South Devon pro Jeremy Hunt today welcomed the new wave of drug-busting to hit the sport of cycling and insisted that he rides ‘clean’.

Hunt, the 23-year-old Banesto rider from Dartington, is still hoping to clinch his first place in next month’s Tour de France at a time when cycling has just been plunged into a new crisis.

The expulsion of race leader Marco Pantani from the Tour Of Italy, after he had failed blood tests, could hardly have come at a worse time – only four weeks before the Tour de France, a scandal-riddled race which Pantani won with a brilliant display of climbing last year.

But Hunt said: ‘‘A lot of other pros won’t agree with me, but I think it’s great to try and get the sport as clean as possible.

‘‘I’ve been a pro for the last four years without drugs. I’ve taken multi-vitamins, iron, stuff like that is fine, but I’ve never taken anything else.

‘‘If you’re earning millions a year, it might be different, but it’s not worth it myself.

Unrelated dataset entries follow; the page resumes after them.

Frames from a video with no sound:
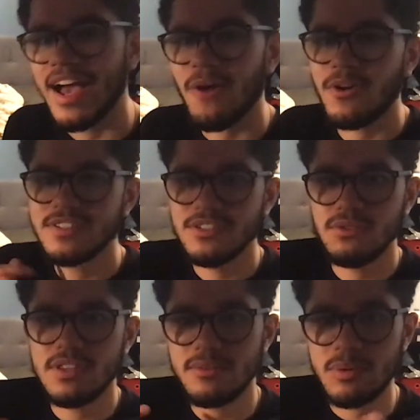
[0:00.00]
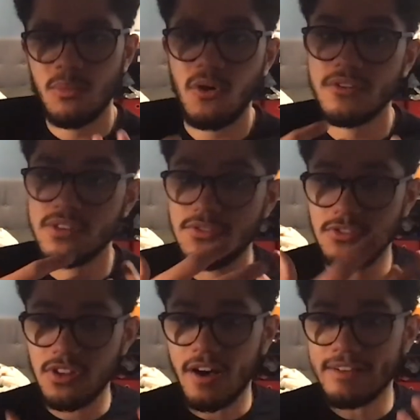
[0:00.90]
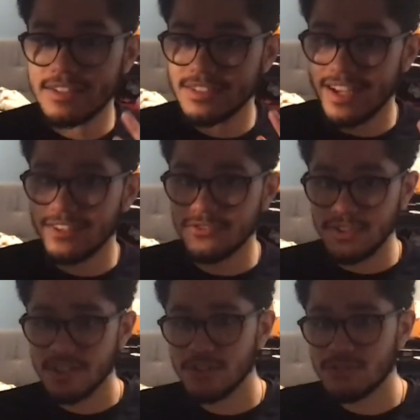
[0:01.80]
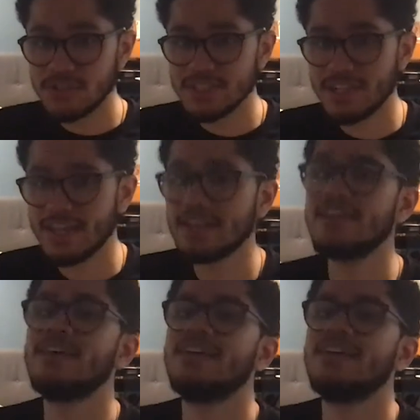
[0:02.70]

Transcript: I wanted to do a little bit more of a vlog style video for today.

You just go a bit slower.

‘‘It’s perfectly possible to ride the Tour de France without drugs, but you might not be able to ride in the front group every day.”

Hunt added: ‘‘Cycling is one of the few sports where there’s an entourage of doctors, masseurs and other people around the riders, and everybody is together for several weeks at a time.

‘‘There are drugs in all sports, but for some reason cycling has been picked out.”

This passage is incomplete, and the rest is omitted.